(Beginning of GIVEN INFORMATION)

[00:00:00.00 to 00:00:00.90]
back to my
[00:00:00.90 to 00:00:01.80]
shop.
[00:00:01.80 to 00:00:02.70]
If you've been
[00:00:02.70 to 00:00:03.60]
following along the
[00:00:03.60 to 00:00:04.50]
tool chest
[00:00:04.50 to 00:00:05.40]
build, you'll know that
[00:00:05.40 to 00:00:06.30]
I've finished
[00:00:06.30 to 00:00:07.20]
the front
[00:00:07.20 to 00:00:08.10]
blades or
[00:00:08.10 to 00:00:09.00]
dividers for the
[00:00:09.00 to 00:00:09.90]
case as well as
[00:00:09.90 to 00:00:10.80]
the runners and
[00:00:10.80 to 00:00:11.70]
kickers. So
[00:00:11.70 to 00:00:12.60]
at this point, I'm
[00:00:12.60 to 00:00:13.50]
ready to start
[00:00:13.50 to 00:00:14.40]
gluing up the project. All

(End of GIVEN INFORMATION)
(Beginning of GIVEN INFORMATION)

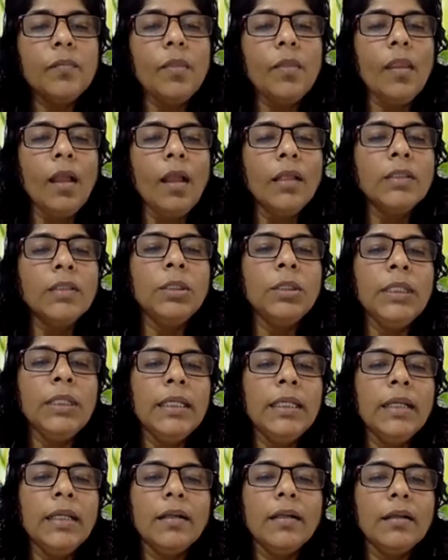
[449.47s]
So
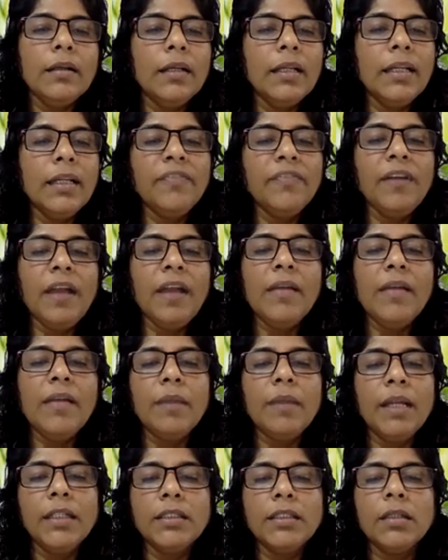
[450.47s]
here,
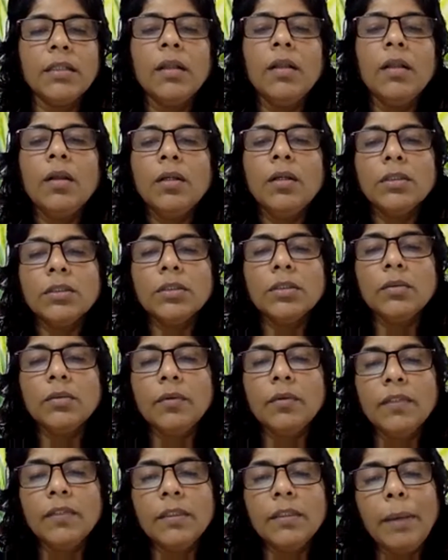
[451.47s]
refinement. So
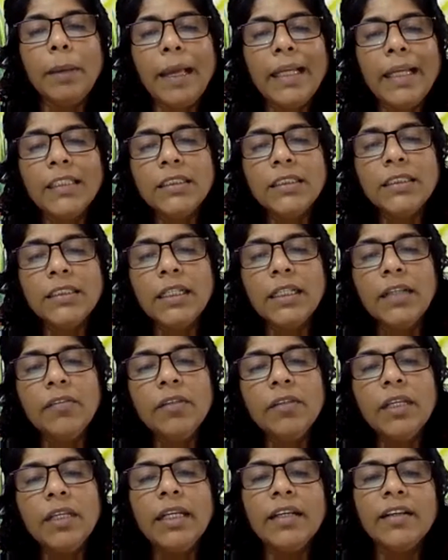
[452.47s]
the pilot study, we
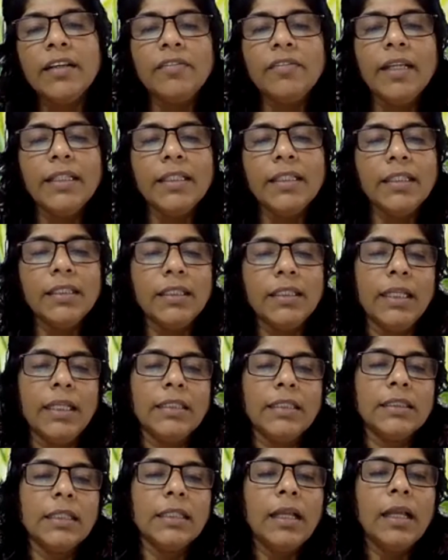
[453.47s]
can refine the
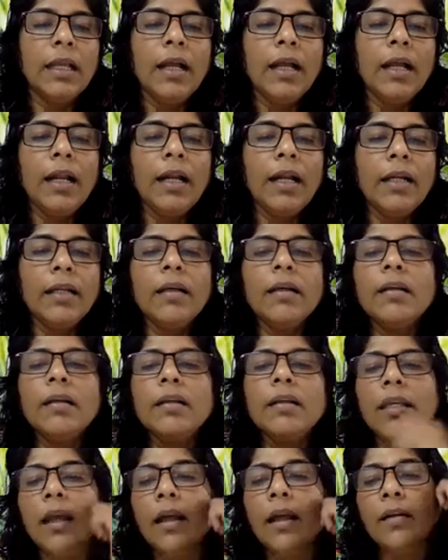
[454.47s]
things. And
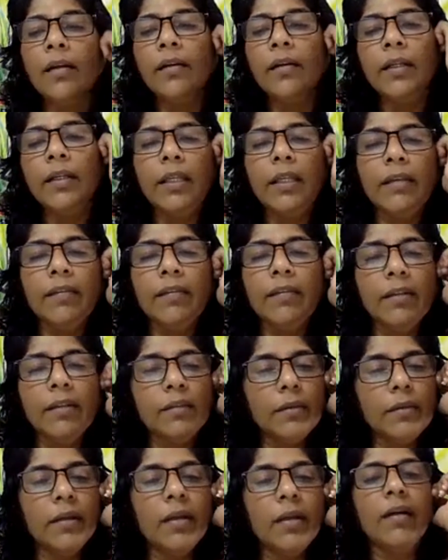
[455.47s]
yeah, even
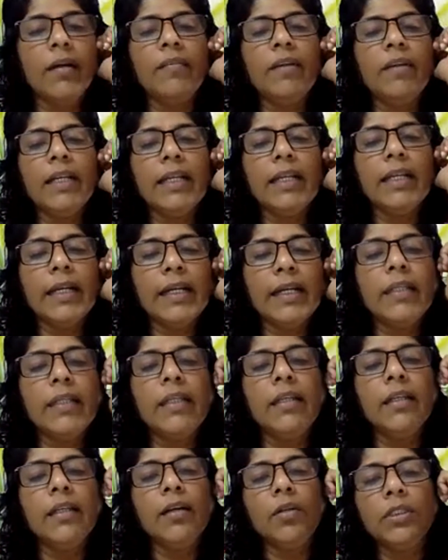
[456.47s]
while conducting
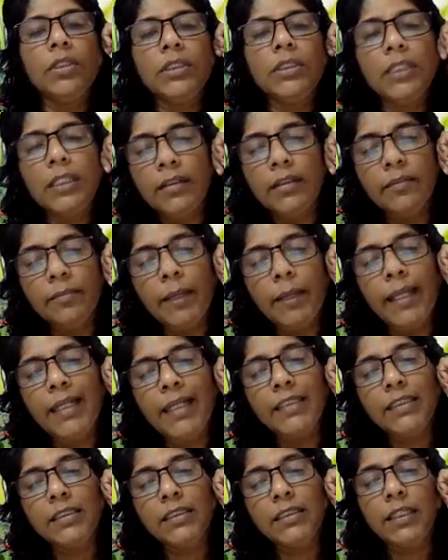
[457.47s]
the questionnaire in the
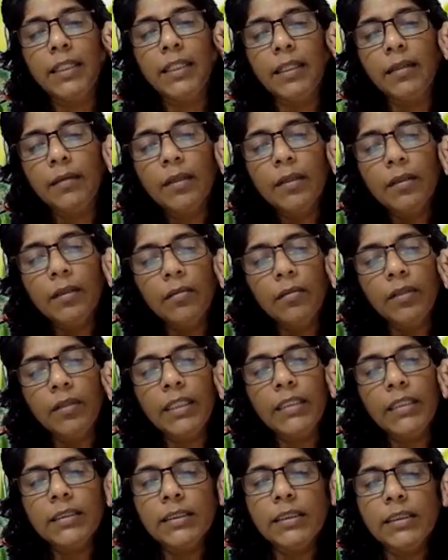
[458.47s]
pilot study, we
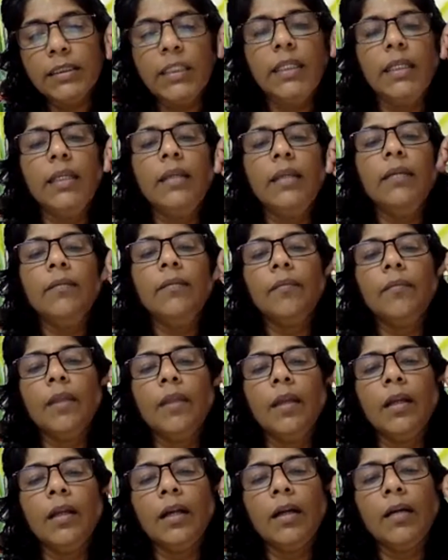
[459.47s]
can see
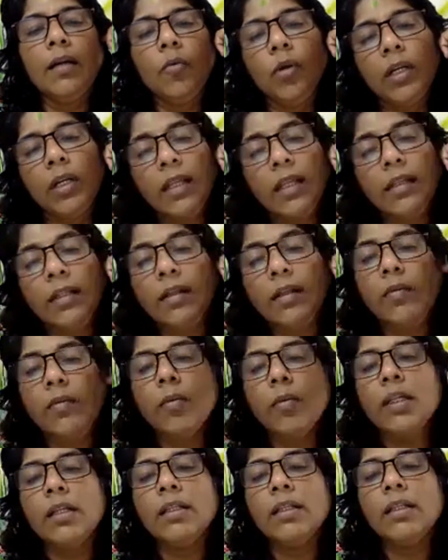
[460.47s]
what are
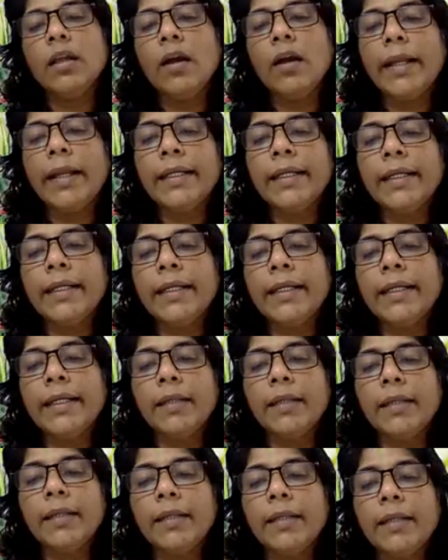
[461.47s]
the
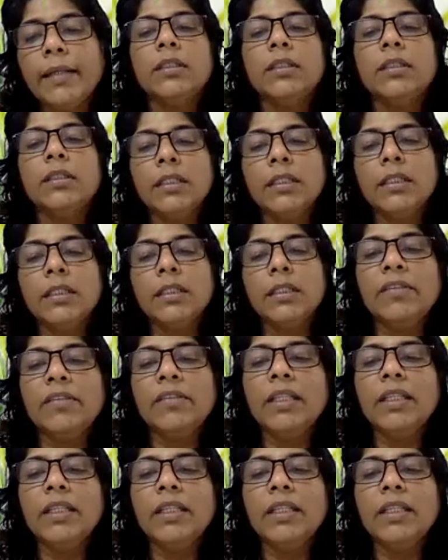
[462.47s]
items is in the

(End of GIVEN INFORMATION)
(Beginning of GIVEN INFORMATION)

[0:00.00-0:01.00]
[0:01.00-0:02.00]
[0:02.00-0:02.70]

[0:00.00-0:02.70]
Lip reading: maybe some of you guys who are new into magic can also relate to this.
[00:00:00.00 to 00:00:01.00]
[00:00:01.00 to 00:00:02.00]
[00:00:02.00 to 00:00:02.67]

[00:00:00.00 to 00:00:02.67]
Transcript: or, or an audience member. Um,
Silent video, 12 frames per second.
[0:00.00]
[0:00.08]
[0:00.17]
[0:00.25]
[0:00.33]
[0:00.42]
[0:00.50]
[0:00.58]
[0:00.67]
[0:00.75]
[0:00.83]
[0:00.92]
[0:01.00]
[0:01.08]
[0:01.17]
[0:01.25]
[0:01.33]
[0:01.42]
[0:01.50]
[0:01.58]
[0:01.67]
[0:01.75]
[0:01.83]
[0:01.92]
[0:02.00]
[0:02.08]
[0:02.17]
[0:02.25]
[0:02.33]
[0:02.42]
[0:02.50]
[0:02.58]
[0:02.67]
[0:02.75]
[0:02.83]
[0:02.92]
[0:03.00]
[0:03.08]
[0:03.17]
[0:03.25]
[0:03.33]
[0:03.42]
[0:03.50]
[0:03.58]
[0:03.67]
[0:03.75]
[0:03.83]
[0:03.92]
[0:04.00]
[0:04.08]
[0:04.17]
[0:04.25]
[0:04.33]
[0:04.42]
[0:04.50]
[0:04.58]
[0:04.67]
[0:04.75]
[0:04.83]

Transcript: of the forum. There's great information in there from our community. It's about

(End of GIVEN INFORMATION)

WORK TO COMPLETE:
Look above for the line containing "[0:00.00-0:02.70]". Output from there through the line containing "Transcript: of the", exactly and inclusively.

ANSWER BOX:
[0:00.00-0:02.70]
Lip reading: maybe some of you guys who are new into magic can also relate to this.
[00:00:00.00 to 00:00:01.00]
[00:00:01.00 to 00:00:02.00]
[00:00:02.00 to 00:00:02.67]

[00:00:00.00 to 00:00:02.67]
Transcript: or, or an audience member. Um,
Silent video, 12 frames per second.
[0:00.00]
[0:00.08]
[0:00.17]
[0:00.25]
[0:00.33]
[0:00.42]
[0:00.50]
[0:00.58]
[0:00.67]
[0:00.75]
[0:00.83]
[0:00.92]
[0:01.00]
[0:01.08]
[0:01.17]
[0:01.25]
[0:01.33]
[0:01.42]
[0:01.50]
[0:01.58]
[0:01.67]
[0:01.75]
[0:01.83]
[0:01.92]
[0:02.00]
[0:02.08]
[0:02.17]
[0:02.25]
[0:02.33]
[0:02.42]
[0:02.50]
[0:02.58]
[0:02.67]
[0:02.75]
[0:02.83]
[0:02.92]
[0:03.00]
[0:03.08]
[0:03.17]
[0:03.25]
[0:03.33]
[0:03.42]
[0:03.50]
[0:03.58]
[0:03.67]
[0:03.75]
[0:03.83]
[0:03.92]
[0:04.00]
[0:04.08]
[0:04.17]
[0:04.25]
[0:04.33]
[0:04.42]
[0:04.50]
[0:04.58]
[0:04.67]
[0:04.75]
[0:04.83]

Transcript: of the forum. There's great information in there from our community. It's about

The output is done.